> _YOUR TASK_: Your reply should consist only of the lines from the one holding "[00:00:05.40 to 00:00:06.30]" to the last line of the data below, written out exactly and without pictures.

━━━━━━━━

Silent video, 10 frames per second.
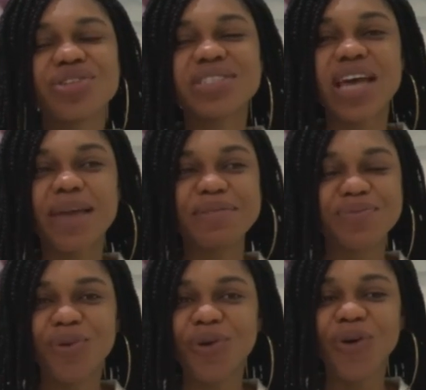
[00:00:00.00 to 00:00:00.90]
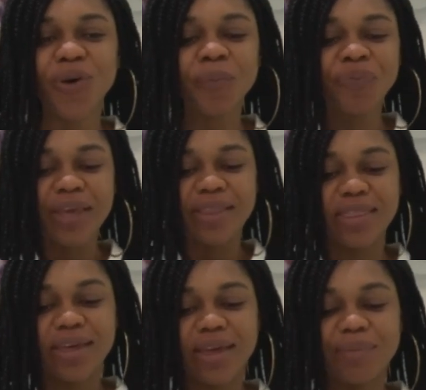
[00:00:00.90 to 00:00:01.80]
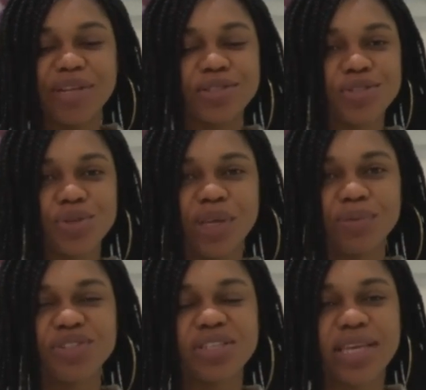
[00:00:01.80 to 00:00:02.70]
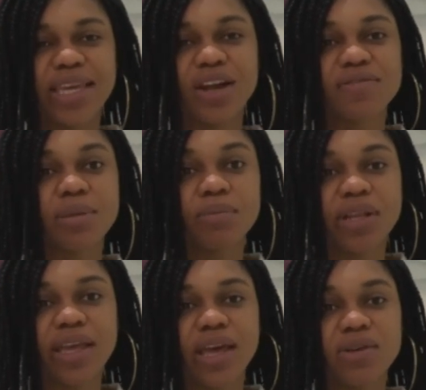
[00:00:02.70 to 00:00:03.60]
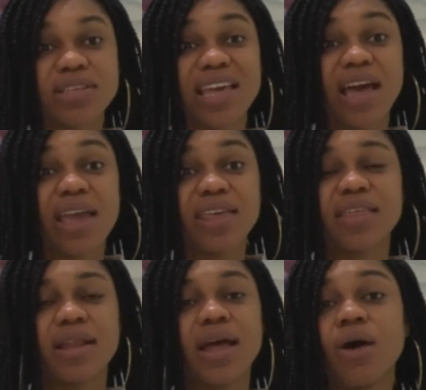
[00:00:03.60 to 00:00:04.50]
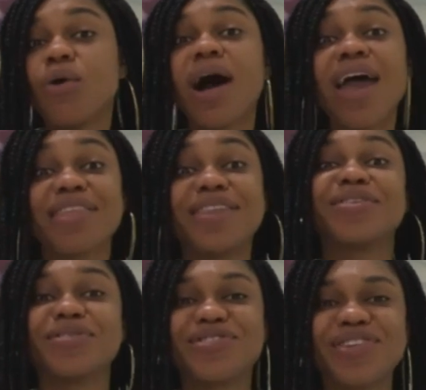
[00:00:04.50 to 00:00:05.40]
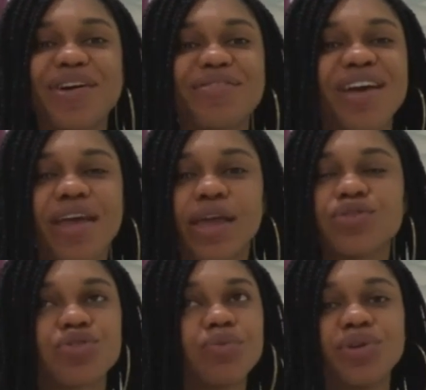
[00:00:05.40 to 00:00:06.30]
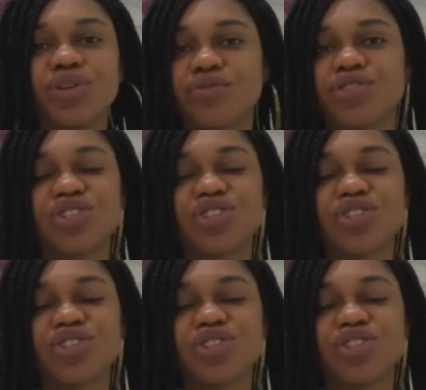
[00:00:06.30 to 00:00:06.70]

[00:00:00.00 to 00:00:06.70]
times more the ability to be able to take care of somebody else, either or either than yourself, is so beautiful.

━━━━━━━━

> _PROBLEM SOLUTION_:
[00:00:05.40 to 00:00:06.30]
[00:00:06.30 to 00:00:06.70]

[00:00:00.00 to 00:00:06.70]
times more the ability to be able to take care of somebody else, either or either than yourself, is so beautiful.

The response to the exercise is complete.